Opinion
No. 35375.
November 26, 1974.
APPEAL FROM THE CIRCUIT COURT, ST. LOUIS COUNTY, JOHN R. RICKHOFF, J.
Nelson B. Rich, Marvin Q. Silver, St. Louis, for plaintiff-appellant.
William C. Sullivan, John D. Rahoy, St. Louis, for garnishee-respondent.
Garnishment proceeding against respondent Southwestern Bell Telephone Company to enforce plaintiff's previously rendered $2,300 alimony and child-support judgment against defendant. The validity of the underlying judgment is unchallenged. Before answering plaintiff's specific trial court interrogatories, the garnishee moved to dismiss on grounds defendant's wages were payable in Texas, whose law forbids garnishment of wages. The trial court dismissed the garnishment and plaintiff appeals. We reverse and remand.

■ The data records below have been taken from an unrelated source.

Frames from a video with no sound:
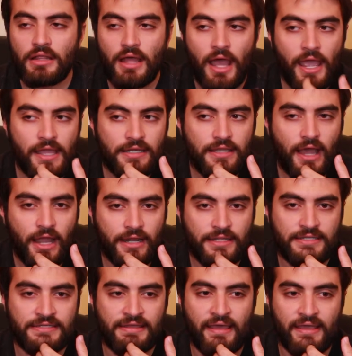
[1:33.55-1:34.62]
I had gotten
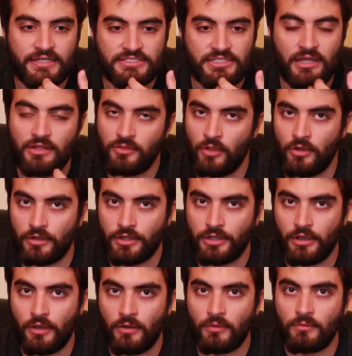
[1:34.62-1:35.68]
a text not long
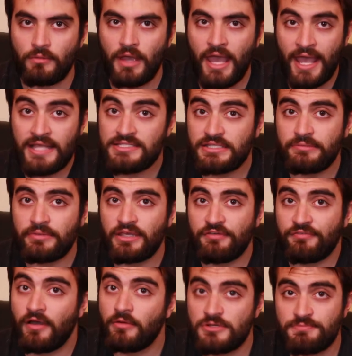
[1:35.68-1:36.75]
ago asking me
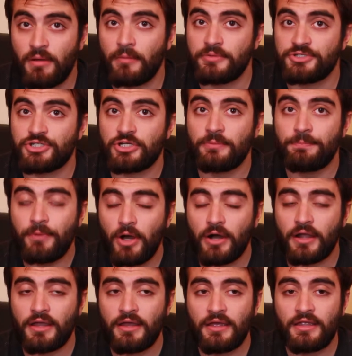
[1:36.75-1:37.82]
if I was publishing a
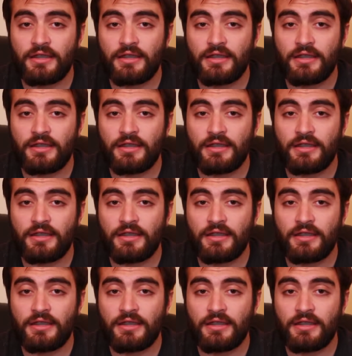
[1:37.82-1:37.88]
book.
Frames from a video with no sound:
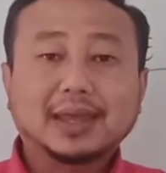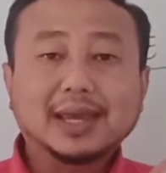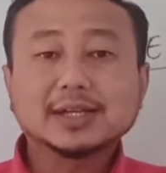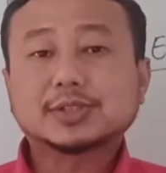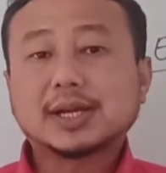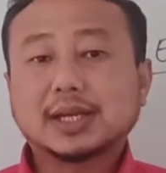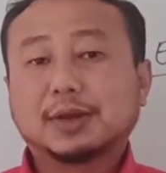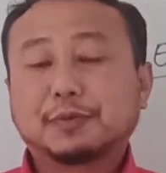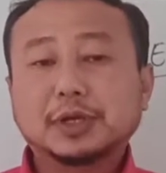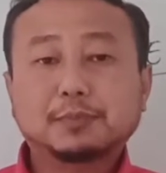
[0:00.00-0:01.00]
Each and
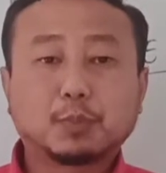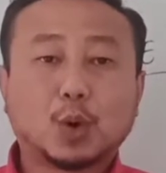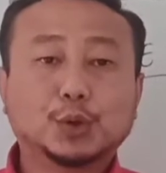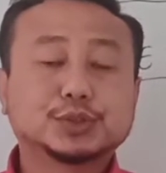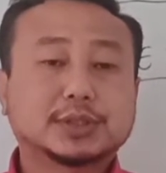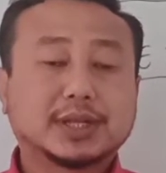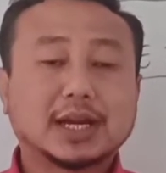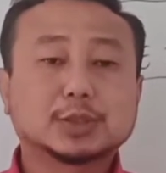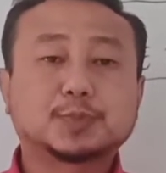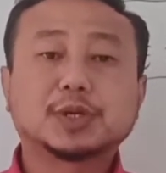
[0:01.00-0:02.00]
every bones that
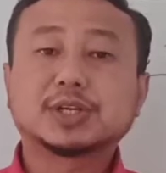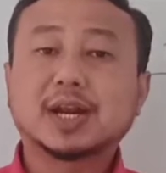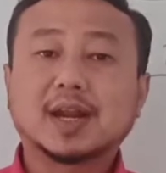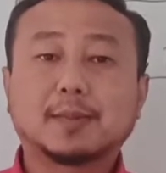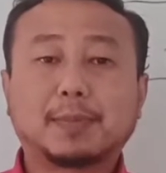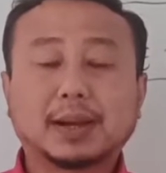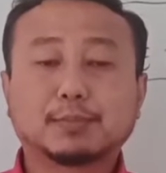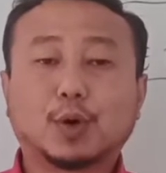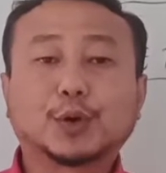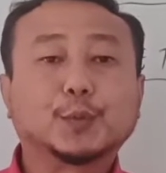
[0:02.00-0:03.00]
is present in the
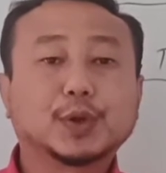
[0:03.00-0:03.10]
backbone,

Section 452.140, RSMo 1969, V.A.M.S. permits no exemptions from garnishments to enforce Missouri alimony and child-support judgments. Southwestern Bell is a Missouri corporation. It is indebted to defendant, who could sue it here for his wages, wherever earned. Plaintiff is therefore entitled to enforce her judgment here by garnishment against defendant's debtor. Section 525.040, RSMo 1969.
The garnishee contends, without supporting authority, if it is compelled to pay defendant's wages to plaintiff it would still be indebted to defendant because Texas law prohibits garnishment of wages. Not so. States must accord full faith and credit to valid judgments of sister states. Article 4, § 1, U.S. Constitution. In Baumgardner v. Southern Pacific Railway Co., 177 S.W.2d 317 (Tex.Civ.App. 1943) Texas accorded full faith and credit to a valid Arizona judgment and held a Texas employee's wages could be garnished despite Texas' contrary policy. More recently, in Shaps v. Union Commerce Bank, 476 S.W.2d 466 (Tex.Civ.App. 1972), Texas accorded full faith and credit to a valid foreign judgment despite Texas' prohibition of cognovit clauses in contracts.
The trial court erred in dismissing plaintiff's garnishment. The judgment is reversed and the cause is remanded for further proceedings.
DOWD, C.J., and WEIER and RENDLEN, JJ., concur.